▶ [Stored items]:
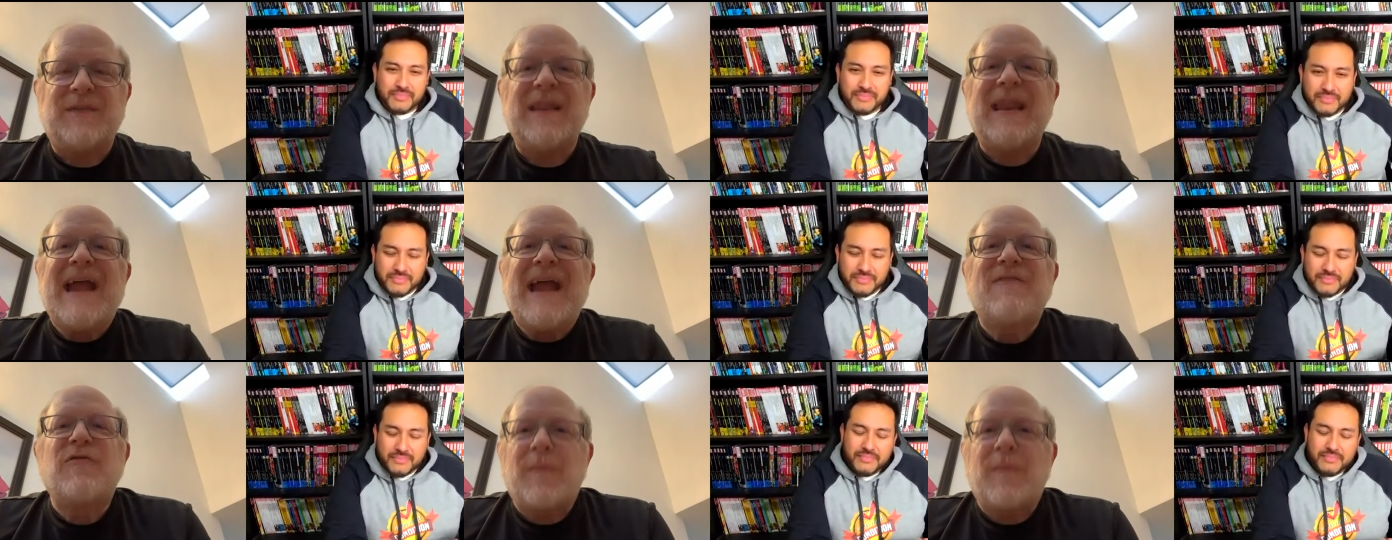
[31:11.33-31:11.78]

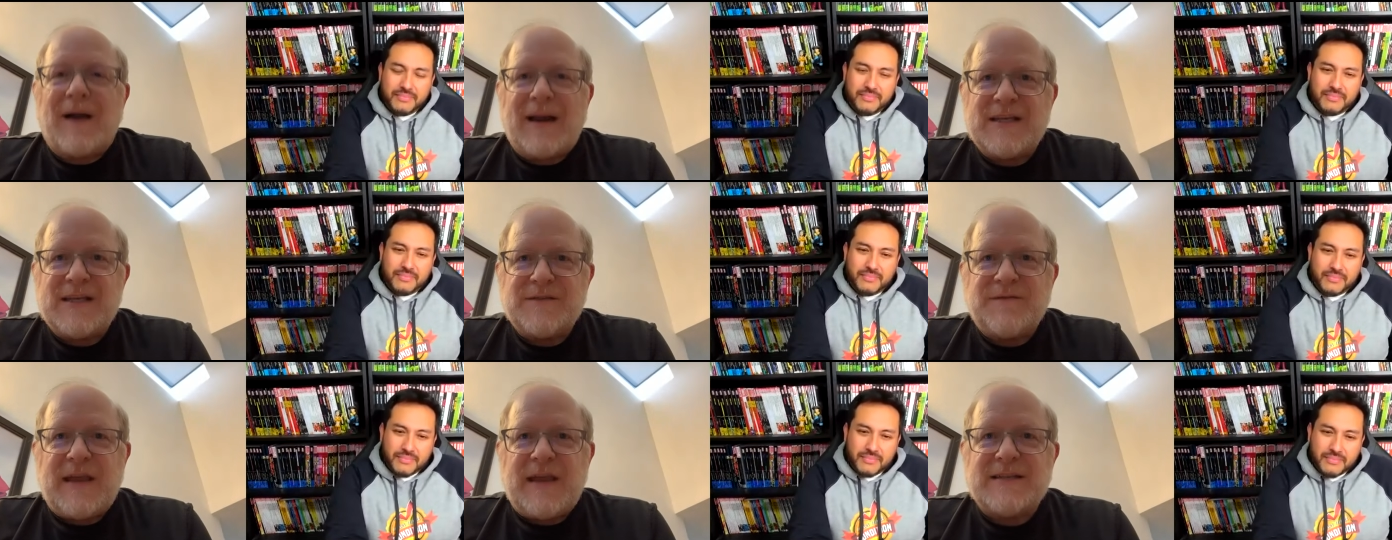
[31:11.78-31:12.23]
Speaker 1: that
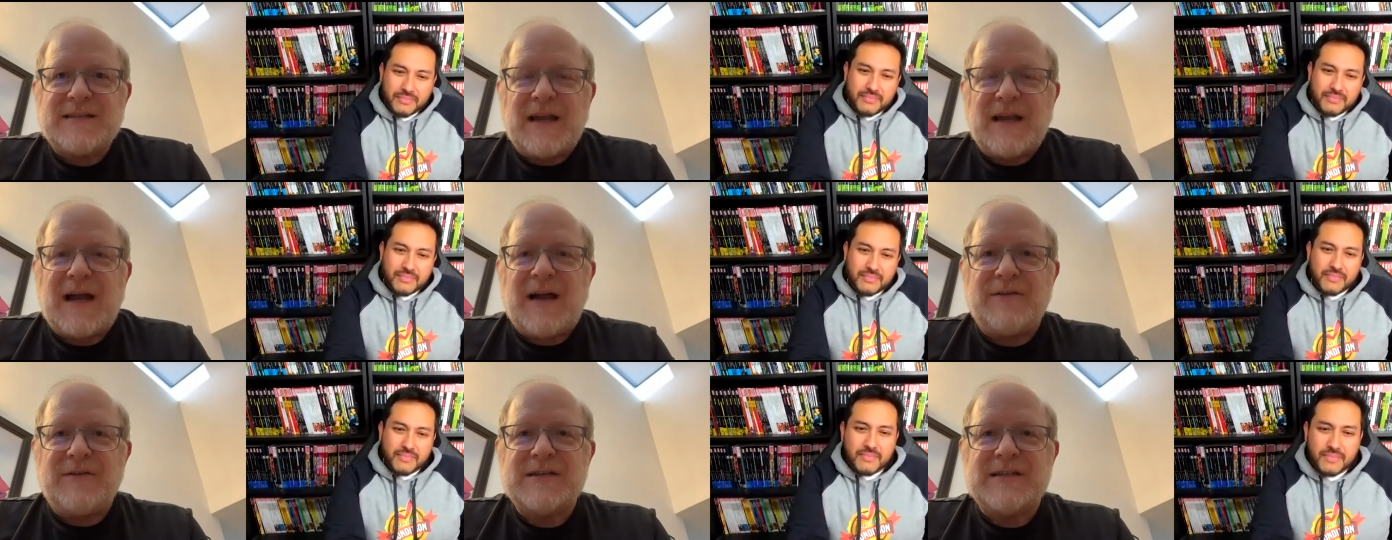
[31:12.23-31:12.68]
everybody's facing,
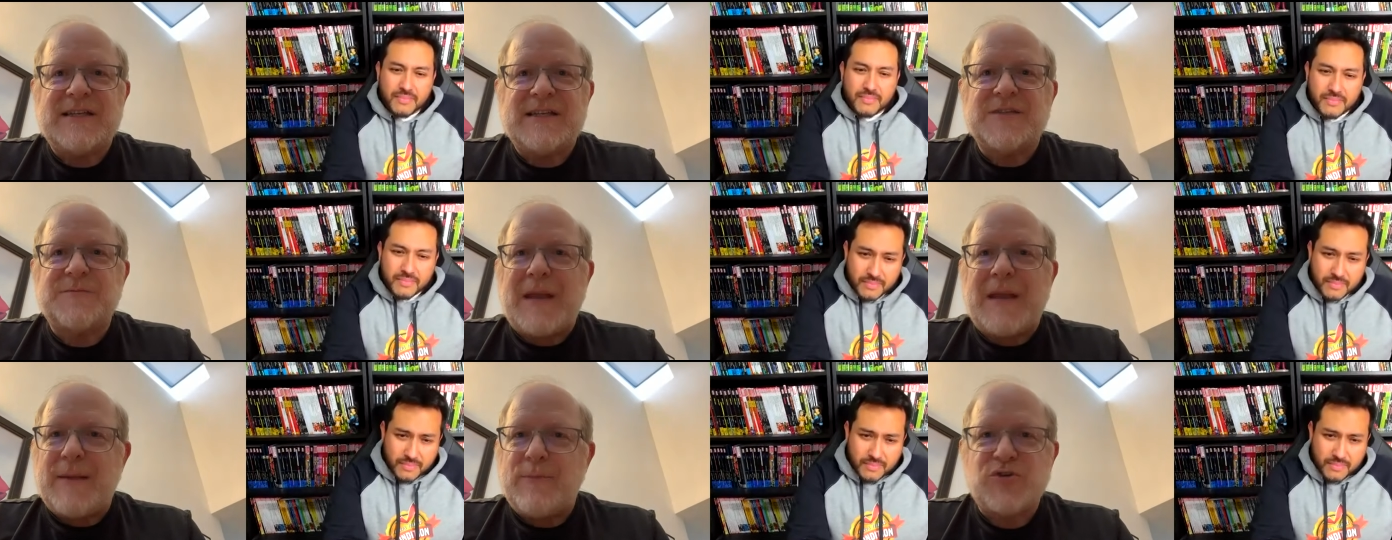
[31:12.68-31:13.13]
obviously, is
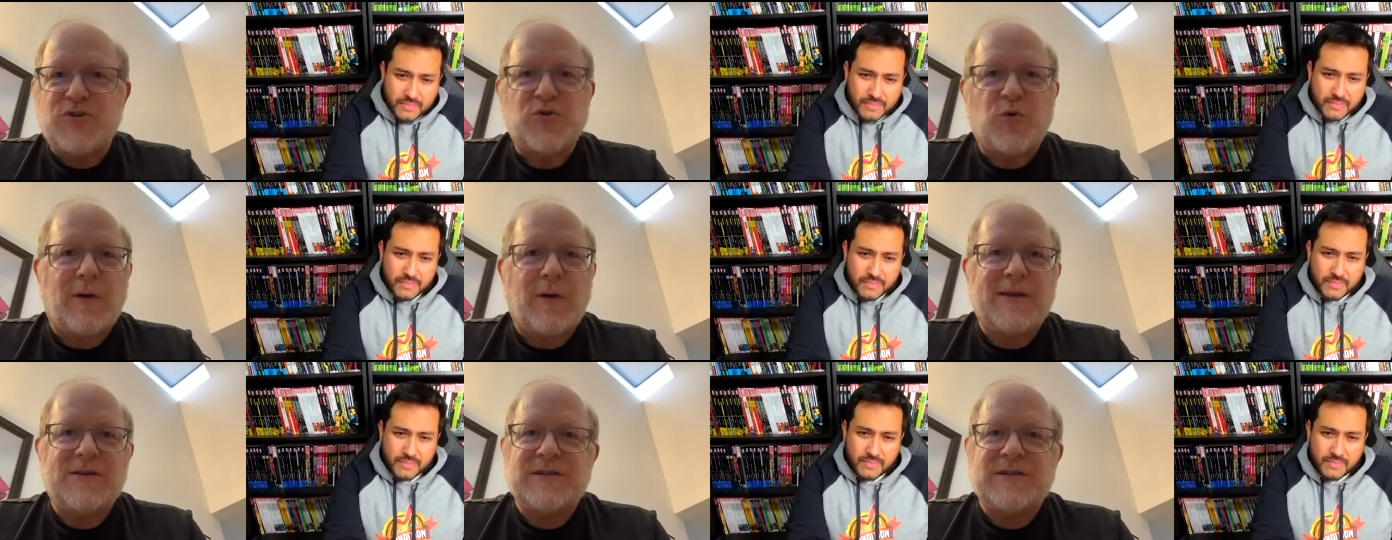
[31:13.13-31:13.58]
paper
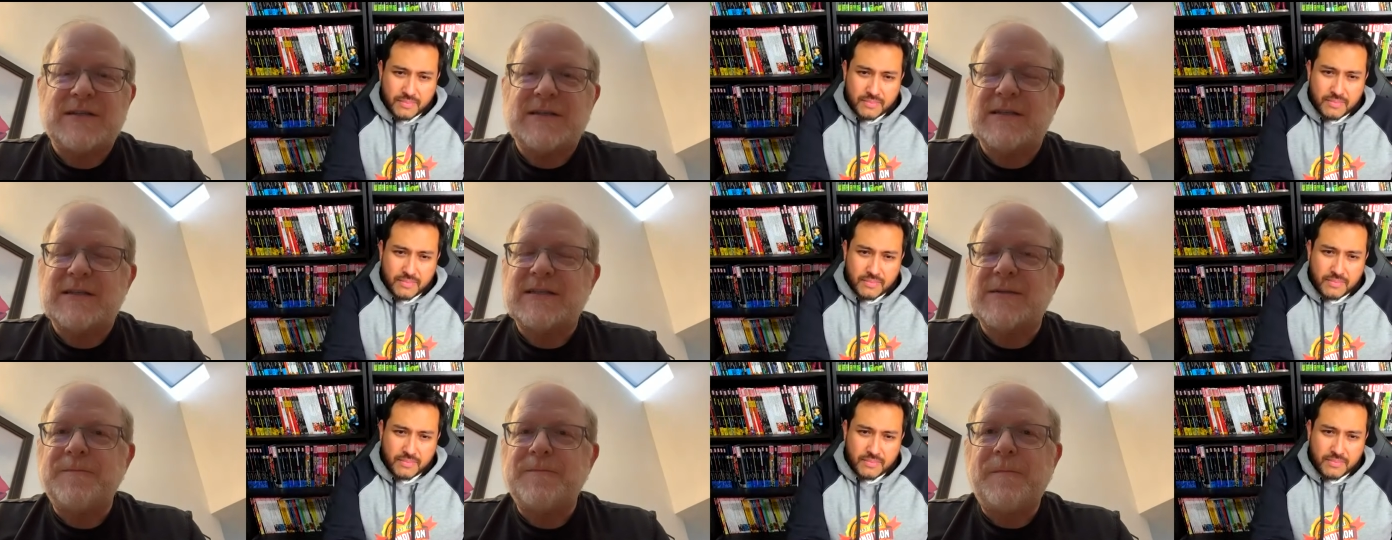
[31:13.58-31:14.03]

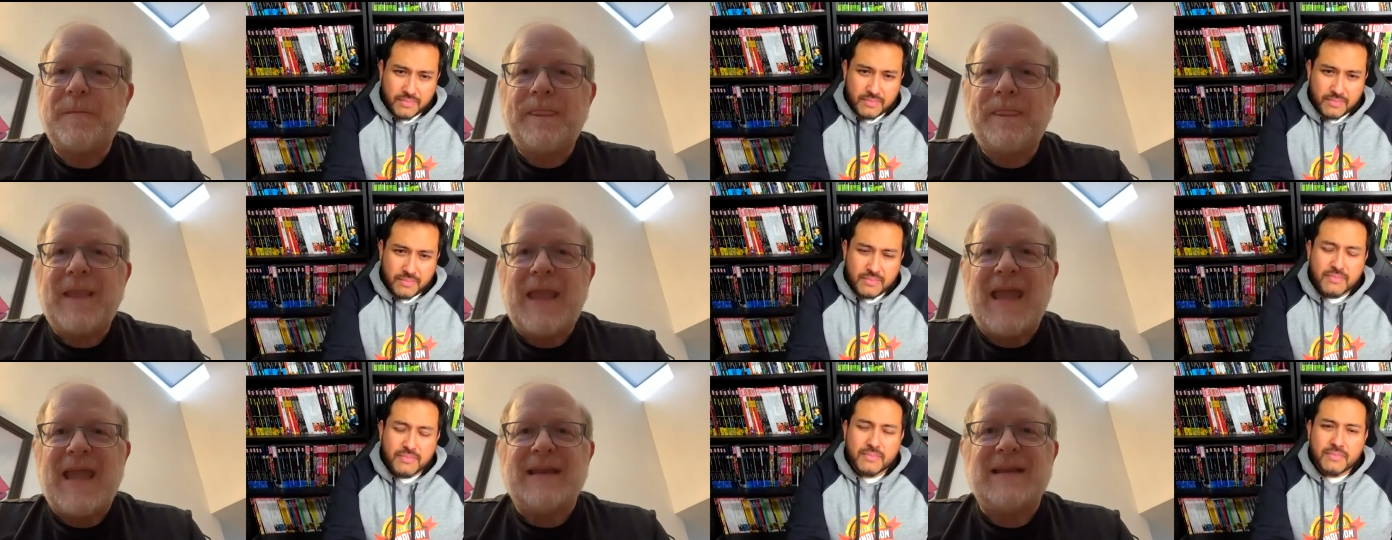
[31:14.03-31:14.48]
shortages
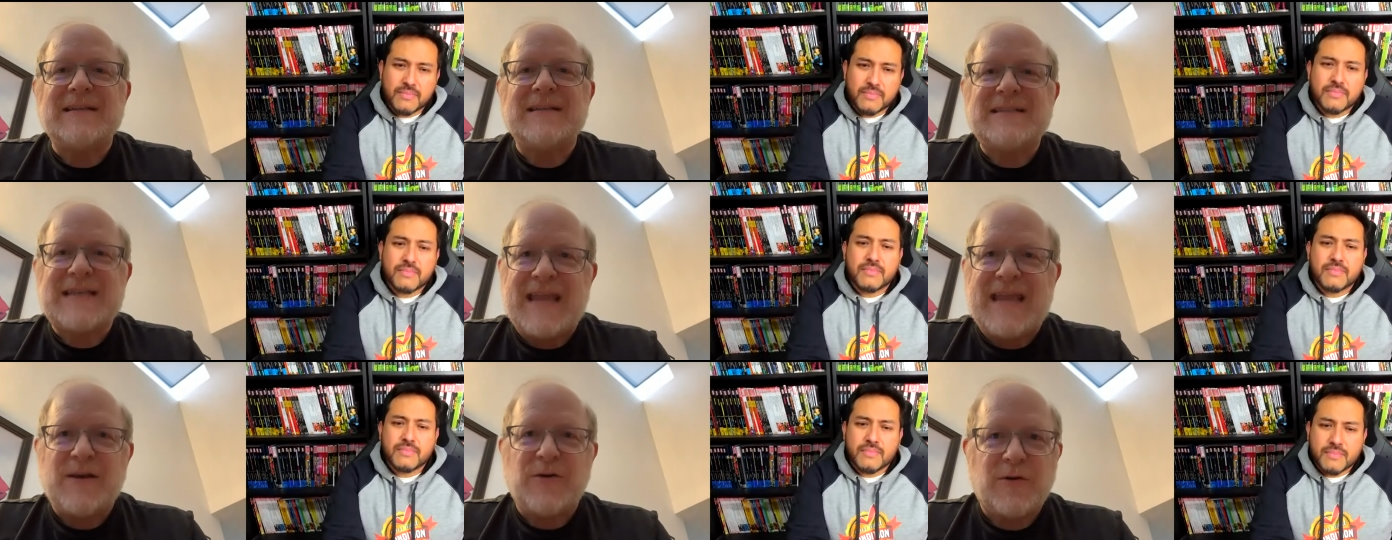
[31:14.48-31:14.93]
and
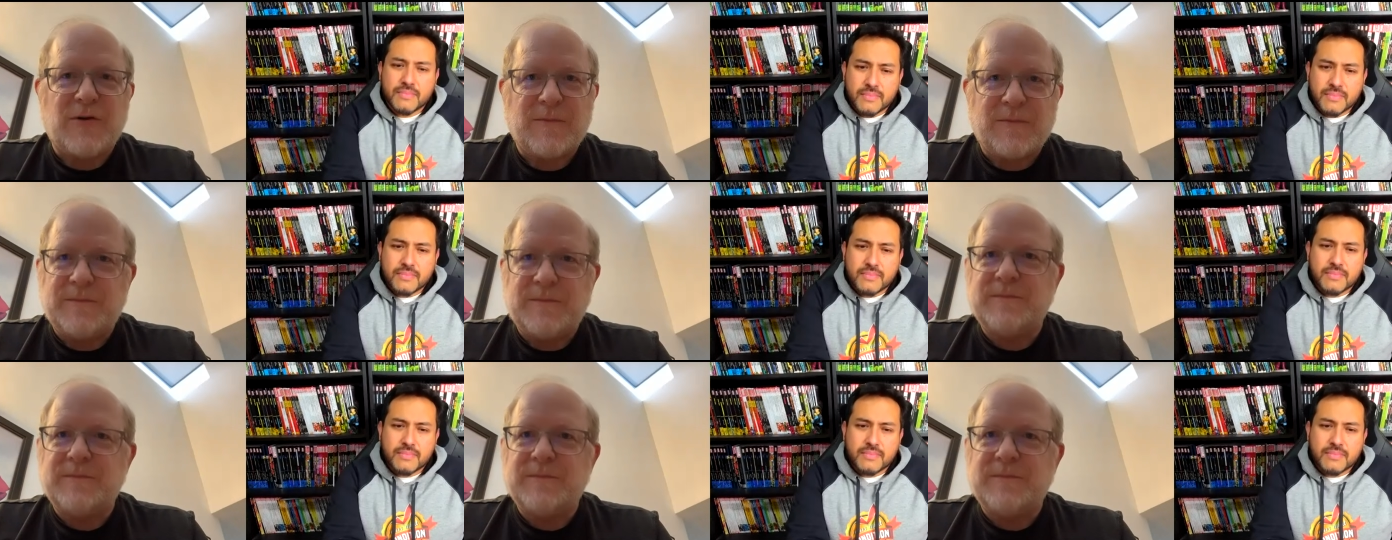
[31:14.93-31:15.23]
container,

▶ [Work instruction]: Give back every entry verbatim. No pictures belong in the copy.

▶ [Output for this exercise]:
[31:11.33-31:11.78]

[31:11.78-31:12.23]
Speaker 1: that
[31:12.23-31:12.68]
everybody's facing,
[31:12.68-31:13.13]
obviously, is
[31:13.13-31:13.58]
paper
[31:13.58-31:14.03]

[31:14.03-31:14.48]
shortages
[31:14.48-31:14.93]
and
[31:14.93-31:15.23]
container,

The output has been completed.